Your task: Down to the final line, write out the data below exactly.

Input material:
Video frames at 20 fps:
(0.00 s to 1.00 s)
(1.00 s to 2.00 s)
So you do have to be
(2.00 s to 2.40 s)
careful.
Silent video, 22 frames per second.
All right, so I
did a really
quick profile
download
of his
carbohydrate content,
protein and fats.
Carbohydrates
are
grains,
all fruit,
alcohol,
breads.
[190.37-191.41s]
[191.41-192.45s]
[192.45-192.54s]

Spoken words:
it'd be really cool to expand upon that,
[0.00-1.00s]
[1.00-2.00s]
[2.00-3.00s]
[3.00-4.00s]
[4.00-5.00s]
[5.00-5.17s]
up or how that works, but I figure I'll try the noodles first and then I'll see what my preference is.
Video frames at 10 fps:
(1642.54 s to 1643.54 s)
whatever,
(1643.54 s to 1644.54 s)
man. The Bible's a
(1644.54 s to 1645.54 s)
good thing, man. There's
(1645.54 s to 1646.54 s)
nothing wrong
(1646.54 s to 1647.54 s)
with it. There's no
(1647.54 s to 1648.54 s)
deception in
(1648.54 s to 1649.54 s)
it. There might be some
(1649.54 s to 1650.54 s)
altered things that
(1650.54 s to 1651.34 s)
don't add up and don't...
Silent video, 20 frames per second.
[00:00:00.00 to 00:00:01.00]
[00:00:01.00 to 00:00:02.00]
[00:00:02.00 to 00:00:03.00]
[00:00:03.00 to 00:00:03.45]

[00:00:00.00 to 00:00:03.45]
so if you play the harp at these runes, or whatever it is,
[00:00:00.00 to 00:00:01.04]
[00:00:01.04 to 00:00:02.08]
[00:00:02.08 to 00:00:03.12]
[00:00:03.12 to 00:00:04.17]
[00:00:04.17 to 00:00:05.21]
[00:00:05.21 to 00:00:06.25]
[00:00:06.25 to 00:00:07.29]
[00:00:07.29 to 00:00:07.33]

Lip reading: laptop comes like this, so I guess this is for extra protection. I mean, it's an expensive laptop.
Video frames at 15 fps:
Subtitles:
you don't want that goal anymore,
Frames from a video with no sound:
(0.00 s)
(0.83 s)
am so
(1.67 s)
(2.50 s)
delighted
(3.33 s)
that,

Exercise result:
Video frames at 20 fps:
(0.00 s to 1.00 s)
(1.00 s to 2.00 s)
So you do have to be
(2.00 s to 2.40 s)
careful.
Silent video, 22 frames per second.
All right, so I
did a really
quick profile
download
of his
carbohydrate content,
protein and fats.
Carbohydrates
are
grains,
all fruit,
alcohol,
breads.
[190.37-191.41s]
[191.41-192.45s]
[192.45-192.54s]

Spoken words:
it'd be really cool to expand upon that,
[0.00-1.00s]
[1.00-2.00s]
[2.00-3.00s]
[3.00-4.00s]
[4.00-5.00s]
[5.00-5.17s]
up or how that works, but I figure I'll try the noodles first and then I'll see what my preference is.
Video frames at 10 fps:
(1642.54 s to 1643.54 s)
whatever,
(1643.54 s to 1644.54 s)
man. The Bible's a
(1644.54 s to 1645.54 s)
good thing, man. There's
(1645.54 s to 1646.54 s)
nothing wrong
(1646.54 s to 1647.54 s)
with it. There's no
(1647.54 s to 1648.54 s)
deception in
(1648.54 s to 1649.54 s)
it. There might be some
(1649.54 s to 1650.54 s)
altered things that
(1650.54 s to 1651.34 s)
don't add up and don't...
Silent video, 20 frames per second.
[00:00:00.00 to 00:00:01.00]
[00:00:01.00 to 00:00:02.00]
[00:00:02.00 to 00:00:03.00]
[00:00:03.00 to 00:00:03.45]

[00:00:00.00 to 00:00:03.45]
so if you play the harp at these runes, or whatever it is,
[00:00:00.00 to 00:00:01.04]
[00:00:01.04 to 00:00:02.08]
[00:00:02.08 to 00:00:03.12]
[00:00:03.12 to 00:00:04.17]
[00:00:04.17 to 00:00:05.21]
[00:00:05.21 to 00:00:06.25]
[00:00:06.25 to 00:00:07.29]
[00:00:07.29 to 00:00:07.33]

Lip reading: laptop comes like this, so I guess this is for extra protection. I mean, it's an expensive laptop.
Video frames at 15 fps:
Subtitles:
you don't want that goal anymore,
Frames from a video with no sound:
(0.00 s)
(0.83 s)
am so
(1.67 s)
(2.50 s)
delighted
(3.33 s)
that,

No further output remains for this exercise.